Extracted records

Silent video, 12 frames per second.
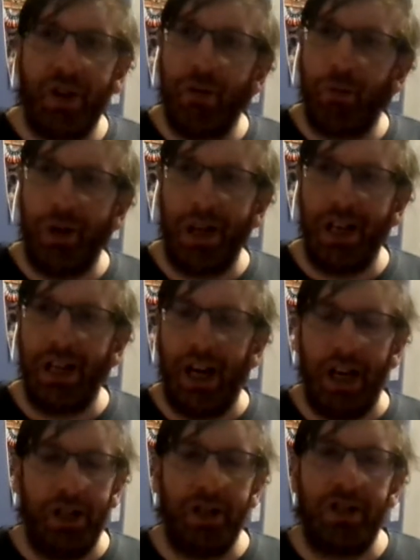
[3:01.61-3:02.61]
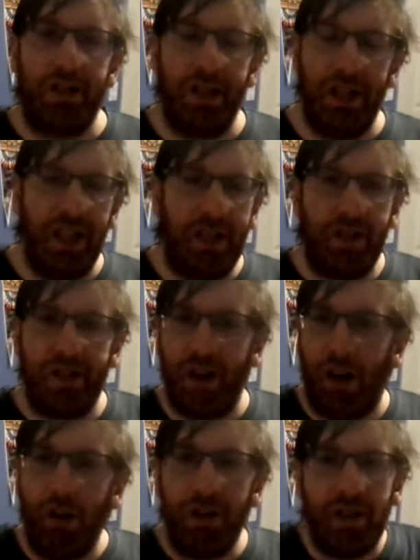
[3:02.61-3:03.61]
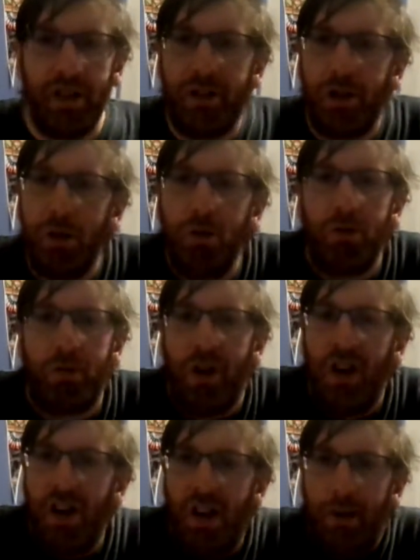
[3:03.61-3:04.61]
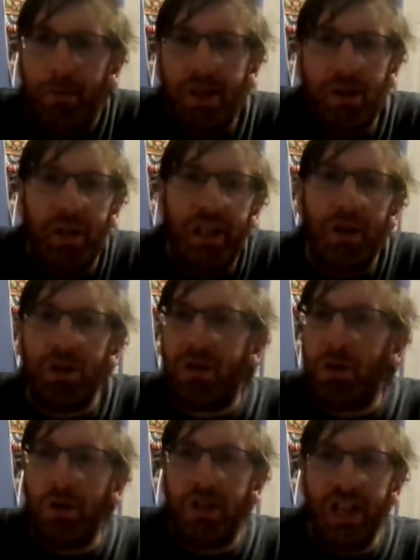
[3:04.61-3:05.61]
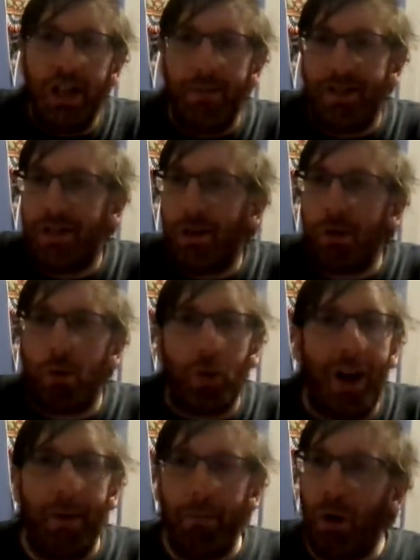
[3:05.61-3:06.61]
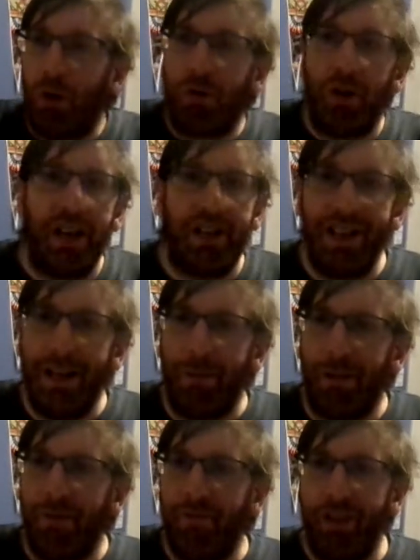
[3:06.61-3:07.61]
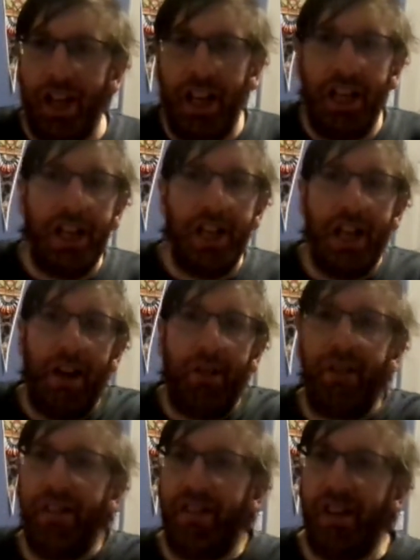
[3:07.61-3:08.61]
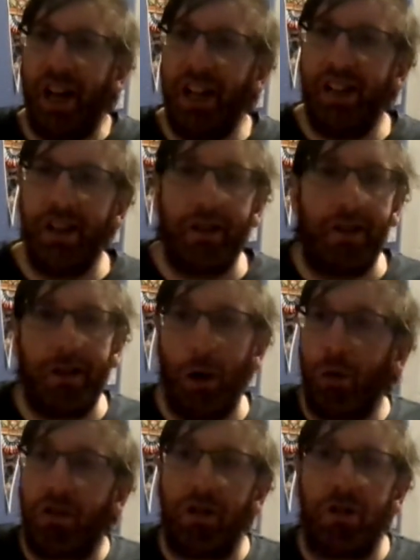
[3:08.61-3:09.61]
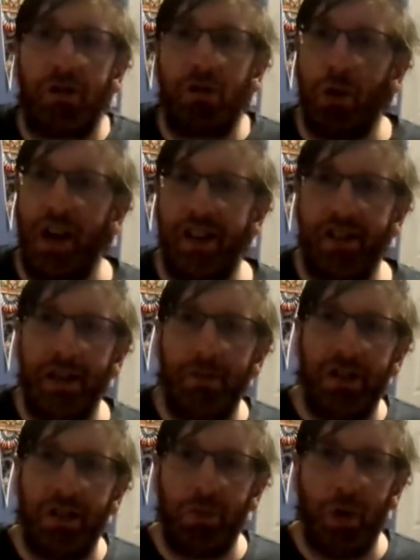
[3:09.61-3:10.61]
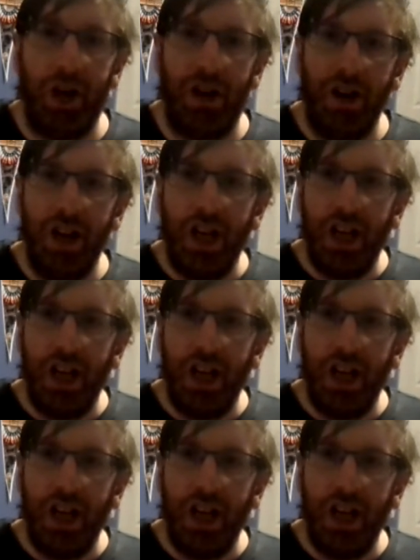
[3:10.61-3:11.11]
can win. I just it's just hard to choose between those two teams. They're great, both great teams. And then the NFC side of things, those are great teams as well.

*TASK TO COMPLETE*: The lines to set down run from the line with "[3:03.61-3:04.61]" up to and including the line with "[3:09.61-3:10.61]" in the entries above. Reproduce them exactly, with no pictures.

*TASK OUTPUT*:
[3:03.61-3:04.61]
[3:04.61-3:05.61]
[3:05.61-3:06.61]
[3:06.61-3:07.61]
[3:07.61-3:08.61]
[3:08.61-3:09.61]
[3:09.61-3:10.61]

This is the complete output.